:: Dataset records ::
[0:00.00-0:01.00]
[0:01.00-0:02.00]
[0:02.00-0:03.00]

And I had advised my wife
:::
:: Dataset records ::
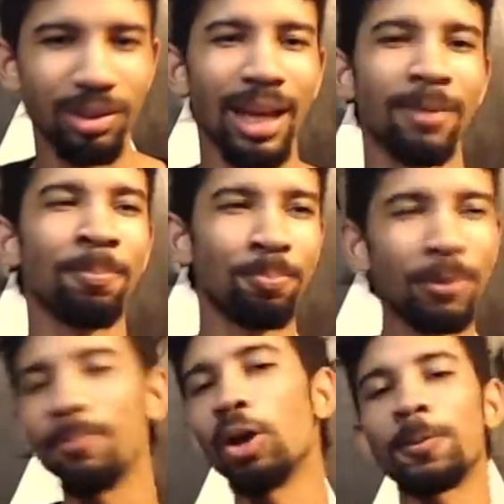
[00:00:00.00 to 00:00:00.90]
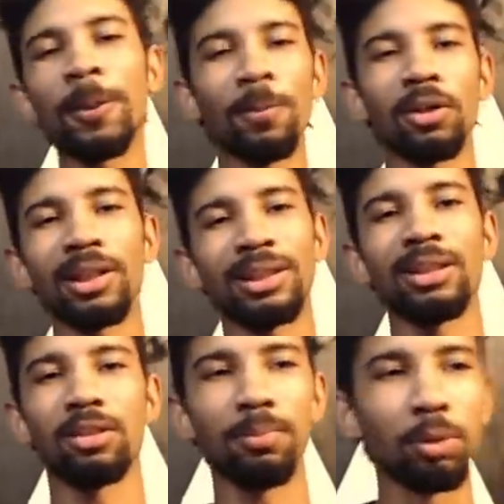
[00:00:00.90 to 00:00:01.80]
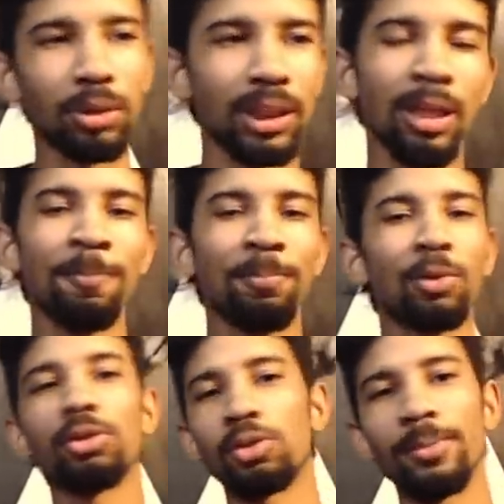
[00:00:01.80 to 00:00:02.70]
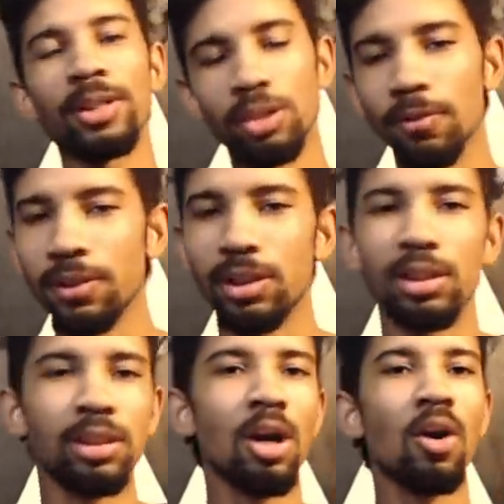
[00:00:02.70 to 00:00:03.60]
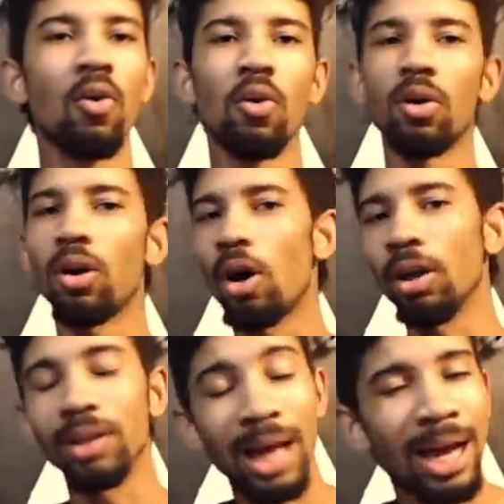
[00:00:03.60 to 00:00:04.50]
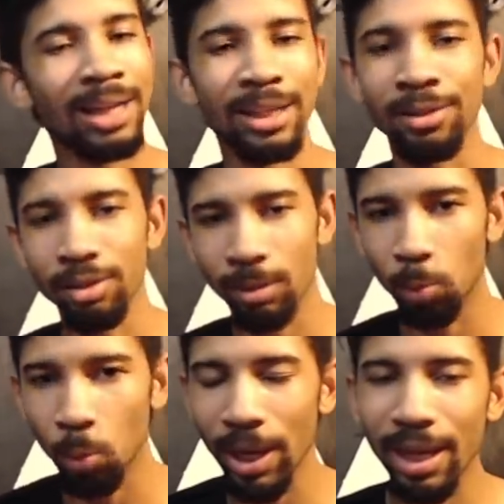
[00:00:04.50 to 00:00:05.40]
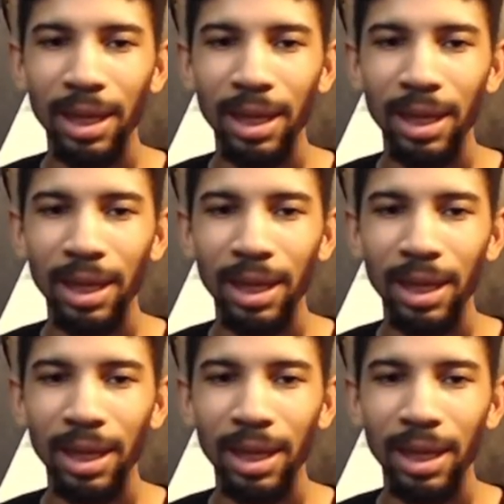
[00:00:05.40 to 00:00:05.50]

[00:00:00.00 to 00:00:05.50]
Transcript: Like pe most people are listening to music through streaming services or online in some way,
:::
• [Task description]: Copy only what runs above from the line containing "[00:00:02.70 to 00:00:03.60]" through the line containing "Transcript: Like pe", exactly. Leave out the pictures.

• [Written response]:
[00:00:02.70 to 00:00:03.60]
[00:00:03.60 to 00:00:04.50]
[00:00:04.50 to 00:00:05.40]
[00:00:05.40 to 00:00:05.50]

[00:00:00.00 to 00:00:05.50]
Transcript: Like pe most people are listening to music through streaming services or online in some way,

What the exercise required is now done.